AIM OF THE TASK = Extract, word for word, each line from the line holding "[438.55-439.55s]" through the end of the records. Omit every picture.
* * * *
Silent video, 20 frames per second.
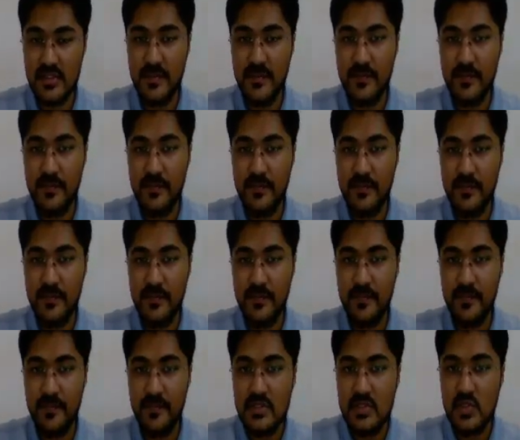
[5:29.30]
So here we
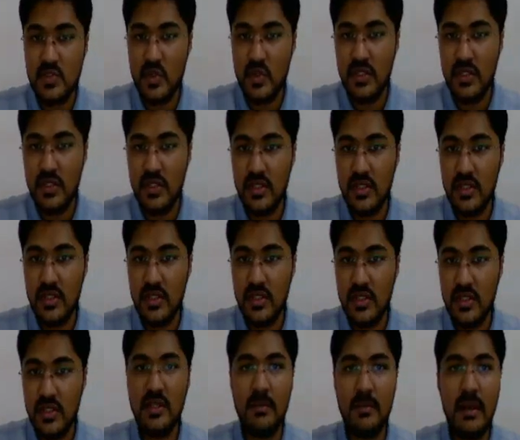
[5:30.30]
get the mass
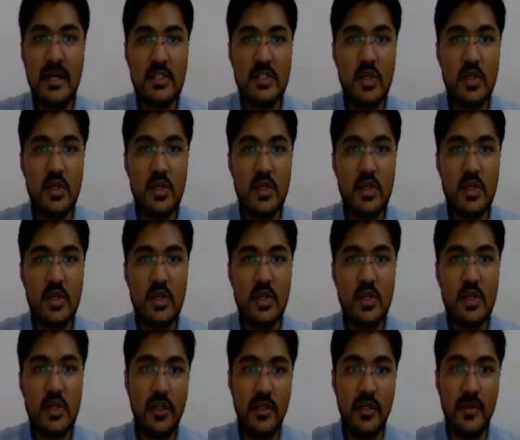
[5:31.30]
of water,
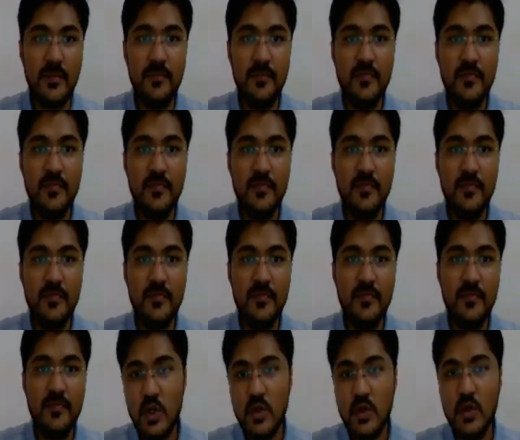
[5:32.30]
and now we are
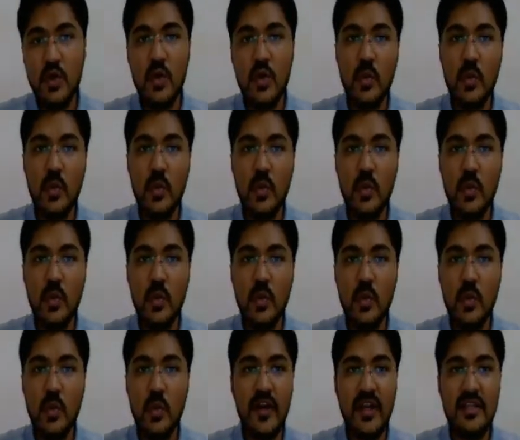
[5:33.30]
supposed to find the number
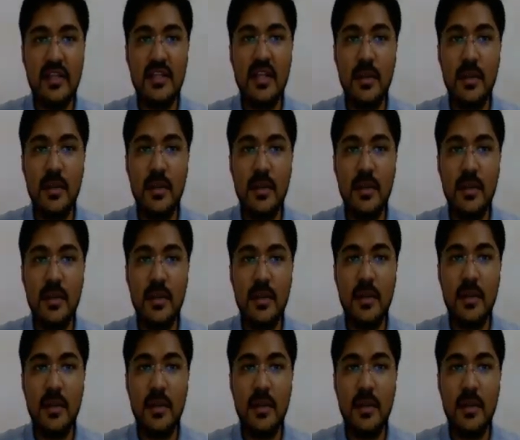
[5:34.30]
of molecules.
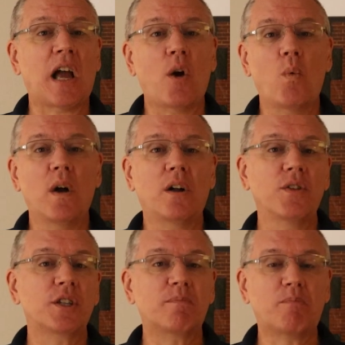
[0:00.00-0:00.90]
how well
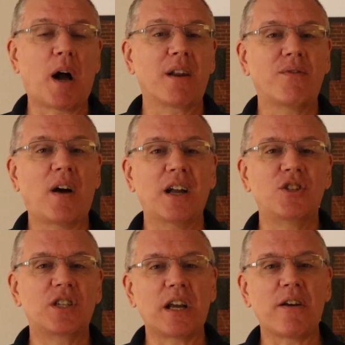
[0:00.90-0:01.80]
this modified
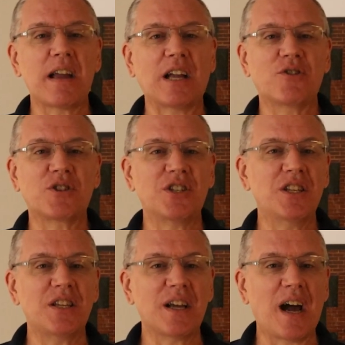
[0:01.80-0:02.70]
geriatric
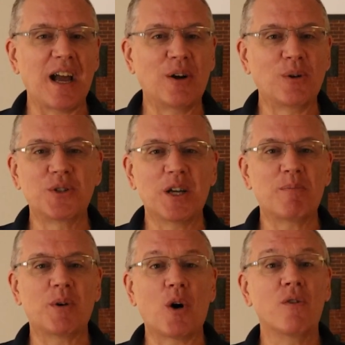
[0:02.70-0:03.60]
GTI holds
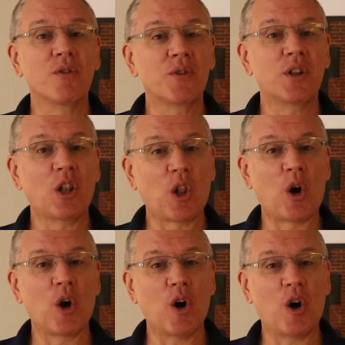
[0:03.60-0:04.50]
up over the
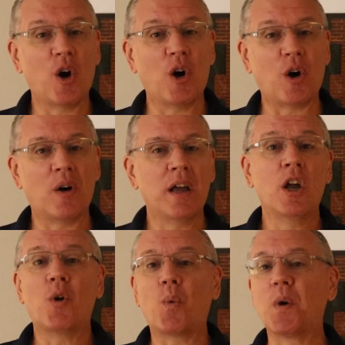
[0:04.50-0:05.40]
long haul.
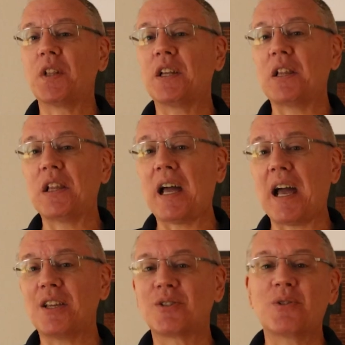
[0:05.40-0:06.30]
Will it
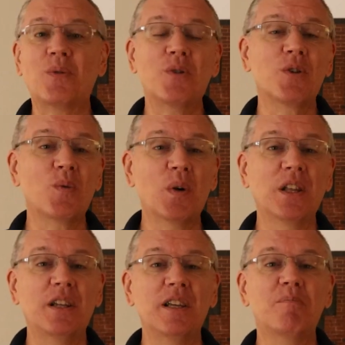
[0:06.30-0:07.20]
last or
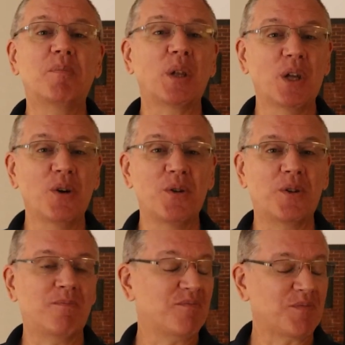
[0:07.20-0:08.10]
will it implode?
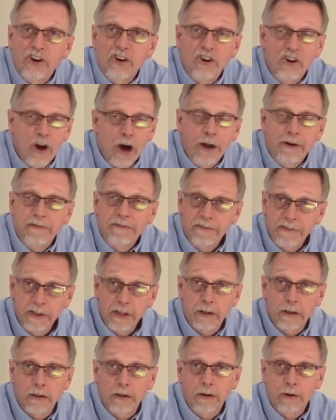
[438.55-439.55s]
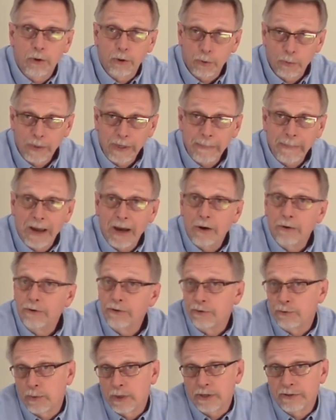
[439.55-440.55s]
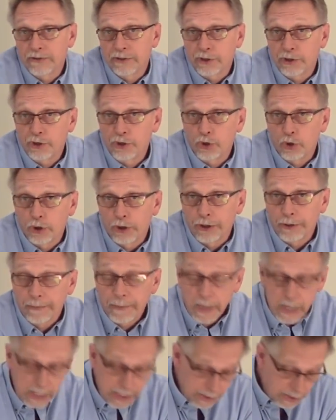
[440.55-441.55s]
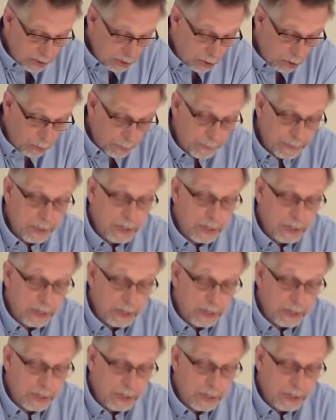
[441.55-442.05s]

not fill or rebound as well as it should. So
* * * *
RESULT OF THIS TASK =
[438.55-439.55s]
[439.55-440.55s]
[440.55-441.55s]
[441.55-442.05s]

not fill or rebound as well as it should. So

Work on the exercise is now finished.